ABOUT THIS EXERCISE.
With the pictures set aside, reproduce each entry precisely as it reads.

RECORDS PROVIDED.
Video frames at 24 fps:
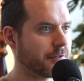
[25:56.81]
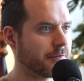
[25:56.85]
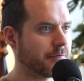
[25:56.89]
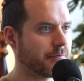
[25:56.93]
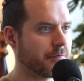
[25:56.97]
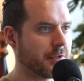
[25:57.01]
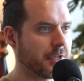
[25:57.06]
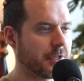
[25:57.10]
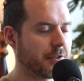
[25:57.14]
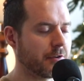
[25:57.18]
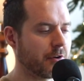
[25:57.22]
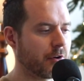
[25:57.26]

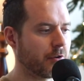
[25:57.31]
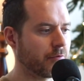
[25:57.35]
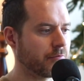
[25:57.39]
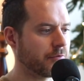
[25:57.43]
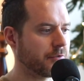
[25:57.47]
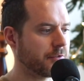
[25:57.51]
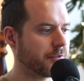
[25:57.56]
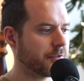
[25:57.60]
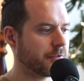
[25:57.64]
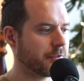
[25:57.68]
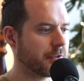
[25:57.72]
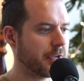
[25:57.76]
He
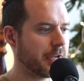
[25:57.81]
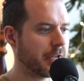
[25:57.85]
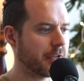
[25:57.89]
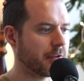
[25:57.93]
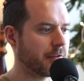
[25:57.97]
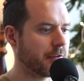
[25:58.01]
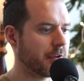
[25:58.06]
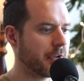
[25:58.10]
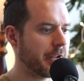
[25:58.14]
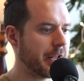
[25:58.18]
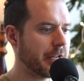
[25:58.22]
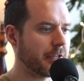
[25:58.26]
knows
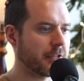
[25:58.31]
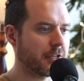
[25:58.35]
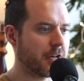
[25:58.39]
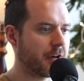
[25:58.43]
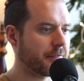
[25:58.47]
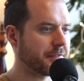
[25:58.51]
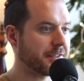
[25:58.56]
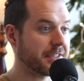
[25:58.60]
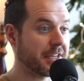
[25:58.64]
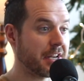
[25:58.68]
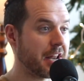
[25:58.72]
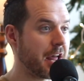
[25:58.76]
and
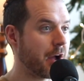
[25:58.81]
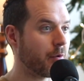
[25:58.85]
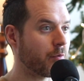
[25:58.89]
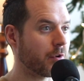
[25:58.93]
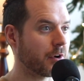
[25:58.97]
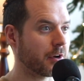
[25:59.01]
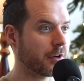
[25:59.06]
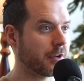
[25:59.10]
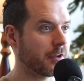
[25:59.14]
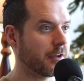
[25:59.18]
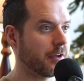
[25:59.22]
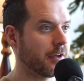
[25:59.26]
loves to
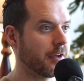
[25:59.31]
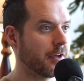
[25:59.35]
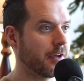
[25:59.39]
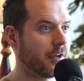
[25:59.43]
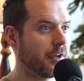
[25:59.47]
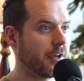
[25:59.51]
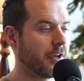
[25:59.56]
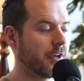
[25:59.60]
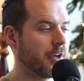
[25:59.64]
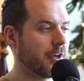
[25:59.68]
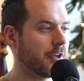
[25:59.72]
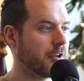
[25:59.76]
network.
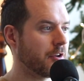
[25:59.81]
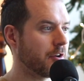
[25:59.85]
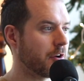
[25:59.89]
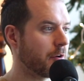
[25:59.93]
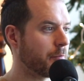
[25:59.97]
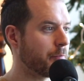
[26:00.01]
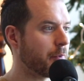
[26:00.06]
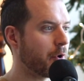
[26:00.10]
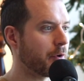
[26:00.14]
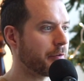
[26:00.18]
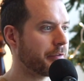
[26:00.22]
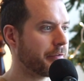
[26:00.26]

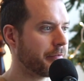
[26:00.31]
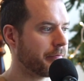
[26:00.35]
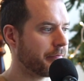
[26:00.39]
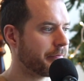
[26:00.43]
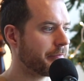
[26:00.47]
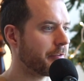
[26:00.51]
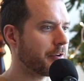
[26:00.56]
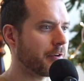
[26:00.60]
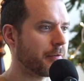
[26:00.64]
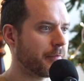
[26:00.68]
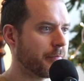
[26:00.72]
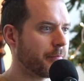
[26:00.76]
Both
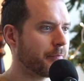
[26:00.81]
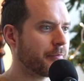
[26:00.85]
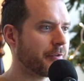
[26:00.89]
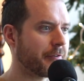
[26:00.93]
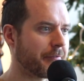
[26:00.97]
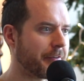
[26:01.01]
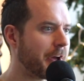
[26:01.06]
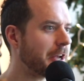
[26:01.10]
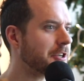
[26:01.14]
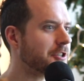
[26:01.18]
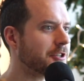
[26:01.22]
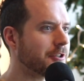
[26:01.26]
for
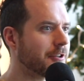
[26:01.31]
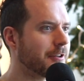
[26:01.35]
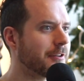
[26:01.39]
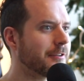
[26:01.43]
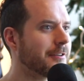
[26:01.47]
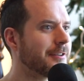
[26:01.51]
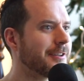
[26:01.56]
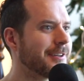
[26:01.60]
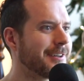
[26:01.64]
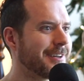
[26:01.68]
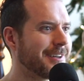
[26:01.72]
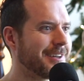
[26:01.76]

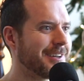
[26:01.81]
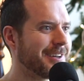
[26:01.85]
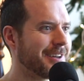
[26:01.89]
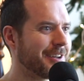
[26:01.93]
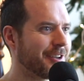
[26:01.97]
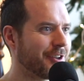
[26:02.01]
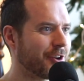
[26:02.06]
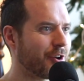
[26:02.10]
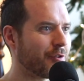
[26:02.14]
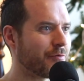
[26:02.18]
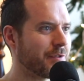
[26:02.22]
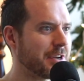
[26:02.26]
professional,
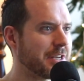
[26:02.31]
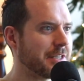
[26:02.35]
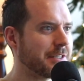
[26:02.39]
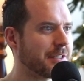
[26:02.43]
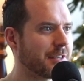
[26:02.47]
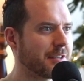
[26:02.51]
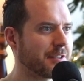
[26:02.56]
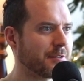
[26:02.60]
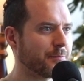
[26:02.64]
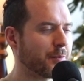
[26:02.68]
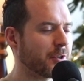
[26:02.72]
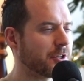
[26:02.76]

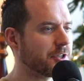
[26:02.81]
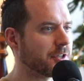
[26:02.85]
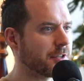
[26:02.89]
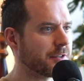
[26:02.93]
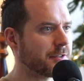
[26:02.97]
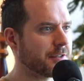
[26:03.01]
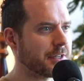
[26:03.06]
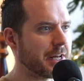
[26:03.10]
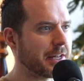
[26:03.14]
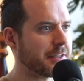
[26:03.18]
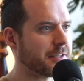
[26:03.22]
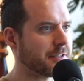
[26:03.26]
reasons, but
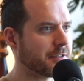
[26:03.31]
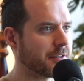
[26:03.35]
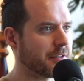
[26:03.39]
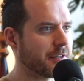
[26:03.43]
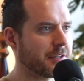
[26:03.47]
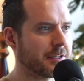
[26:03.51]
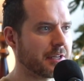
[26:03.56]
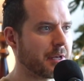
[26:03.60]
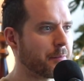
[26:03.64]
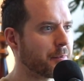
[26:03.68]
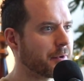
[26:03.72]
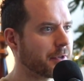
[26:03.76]
just that's the
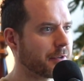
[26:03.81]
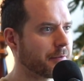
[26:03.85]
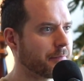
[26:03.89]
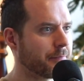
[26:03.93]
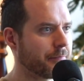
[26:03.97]
type of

TASK OUTPUT.
Video frames at 24 fps:
[25:56.81]
[25:56.85]
[25:56.89]
[25:56.93]
[25:56.97]
[25:57.01]
[25:57.06]
[25:57.10]
[25:57.14]
[25:57.18]
[25:57.22]
[25:57.26]

[25:57.31]
[25:57.35]
[25:57.39]
[25:57.43]
[25:57.47]
[25:57.51]
[25:57.56]
[25:57.60]
[25:57.64]
[25:57.68]
[25:57.72]
[25:57.76]
He
[25:57.81]
[25:57.85]
[25:57.89]
[25:57.93]
[25:57.97]
[25:58.01]
[25:58.06]
[25:58.10]
[25:58.14]
[25:58.18]
[25:58.22]
[25:58.26]
knows
[25:58.31]
[25:58.35]
[25:58.39]
[25:58.43]
[25:58.47]
[25:58.51]
[25:58.56]
[25:58.60]
[25:58.64]
[25:58.68]
[25:58.72]
[25:58.76]
and
[25:58.81]
[25:58.85]
[25:58.89]
[25:58.93]
[25:58.97]
[25:59.01]
[25:59.06]
[25:59.10]
[25:59.14]
[25:59.18]
[25:59.22]
[25:59.26]
loves to
[25:59.31]
[25:59.35]
[25:59.39]
[25:59.43]
[25:59.47]
[25:59.51]
[25:59.56]
[25:59.60]
[25:59.64]
[25:59.68]
[25:59.72]
[25:59.76]
network.
[25:59.81]
[25:59.85]
[25:59.89]
[25:59.93]
[25:59.97]
[26:00.01]
[26:00.06]
[26:00.10]
[26:00.14]
[26:00.18]
[26:00.22]
[26:00.26]

[26:00.31]
[26:00.35]
[26:00.39]
[26:00.43]
[26:00.47]
[26:00.51]
[26:00.56]
[26:00.60]
[26:00.64]
[26:00.68]
[26:00.72]
[26:00.76]
Both
[26:00.81]
[26:00.85]
[26:00.89]
[26:00.93]
[26:00.97]
[26:01.01]
[26:01.06]
[26:01.10]
[26:01.14]
[26:01.18]
[26:01.22]
[26:01.26]
for
[26:01.31]
[26:01.35]
[26:01.39]
[26:01.43]
[26:01.47]
[26:01.51]
[26:01.56]
[26:01.60]
[26:01.64]
[26:01.68]
[26:01.72]
[26:01.76]

[26:01.81]
[26:01.85]
[26:01.89]
[26:01.93]
[26:01.97]
[26:02.01]
[26:02.06]
[26:02.10]
[26:02.14]
[26:02.18]
[26:02.22]
[26:02.26]
professional,
[26:02.31]
[26:02.35]
[26:02.39]
[26:02.43]
[26:02.47]
[26:02.51]
[26:02.56]
[26:02.60]
[26:02.64]
[26:02.68]
[26:02.72]
[26:02.76]

[26:02.81]
[26:02.85]
[26:02.89]
[26:02.93]
[26:02.97]
[26:03.01]
[26:03.06]
[26:03.10]
[26:03.14]
[26:03.18]
[26:03.22]
[26:03.26]
reasons, but
[26:03.31]
[26:03.35]
[26:03.39]
[26:03.43]
[26:03.47]
[26:03.51]
[26:03.56]
[26:03.60]
[26:03.64]
[26:03.68]
[26:03.72]
[26:03.76]
just that's the
[26:03.81]
[26:03.85]
[26:03.89]
[26:03.93]
[26:03.97]
type of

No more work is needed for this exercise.